Женщины его жизни | страница 35



КАНУН РОЖДЕСТВА

Снег на улице таял, превращаясь в грязную кашу, и Карин поняла, что снег в городе – это совсем не то, что густой и мягкий снег в горах, сверкающий на полуденном солнце, переливающийся голубыми и розовыми отблесками. Проезжали автомобили, обдавая грязью спешащих по своим делам, нагруженных покупками прохожих. Был канун Рождества, завтра ей исполнится шесть лет.

Многие девочки уехали из интерната в гости к родным или к подругам. Карин знала, что ей рассчитывать не на кого. Ее мать бог знает где, и вернется она только в июне, к концу учебного года, чтобы отвезти Карин к тете Ильзе.

Ей вспомнились слова матери, сказанные четыре месяца назад, когда она ненадолго появилась после одной из своих длительных отлучек:

– С завтрашнего дня ты пойдешь в школу в городе.

– В какую школу?

– В интернат. Я не могу взять тебя с собой.

А потом она отвезла Карин в Мерано, в сиротский приют, и оставила на попечении сестры Сабины, как какую-то ненужную вещь.

– Спасибо вам, что приняли девочку. Мне нужно уехать, когда вернусь – не знаю. Если будут проблемы, напишите мне в Рим до востребования.

Потом поцеловала Карин в щеку и ушла. Сестра Сабина протянула ей носовой платок и сказала: – Немедленно вытри. – И ткнула в то место на щеке, где остался след помады ее матери. Карин стояла неподвижно, словно окаменев, и смотрела, как ее мать, постукивая высокими каблуками, танцующей походкой балерины уходит от нее по длинному мрачному коридору к выходу.

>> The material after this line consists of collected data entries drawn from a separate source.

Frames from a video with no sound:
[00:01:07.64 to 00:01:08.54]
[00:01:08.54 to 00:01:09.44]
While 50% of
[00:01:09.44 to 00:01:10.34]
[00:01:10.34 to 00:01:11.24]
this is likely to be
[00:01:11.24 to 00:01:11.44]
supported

Ей хотелось броситься следом, обнять, прижаться к маме, еще раз вдохнуть ее запах и тепло. Она мысленно молила: «Не оставляй меня одну, прошу тебя. Мне тут так страшно». Но мать уходила, а она стояла не двигаясь. Ей хотелось плакать, но она лишь глубоко вздыхала, а потом принялась стирать помаду со щеки платком, который дала ей монахиня.

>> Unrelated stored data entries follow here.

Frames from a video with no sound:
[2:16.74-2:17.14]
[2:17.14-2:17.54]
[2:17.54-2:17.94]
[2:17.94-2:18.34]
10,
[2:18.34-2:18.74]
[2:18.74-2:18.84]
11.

Тут сильная рука ухватила ее толстую золотисто-рыжую косу, и громовой голос сестры Сабины изрек:

– Надо обрезать эти длинные волосы, а не то, того и гляди, вши заведутся.

Девочка еще не могла без содрогания вспоминать скрип больших ножниц, чьи лезвия никак не могли одолеть густой и плотный шелк ее волос. Сестра Сабина высунула от усердия кончик языка, как будто пытаясь таким образом уравновесить усилие руки, сжимавшей ножницы. Для Карин щелканье ножниц было подобно ударам кинжала. И только когда отрезанная коса взметнулась в воздух как трофей, монахиня заметила, что из громадных васильково-синих глаз девочки катятся крупные слезы.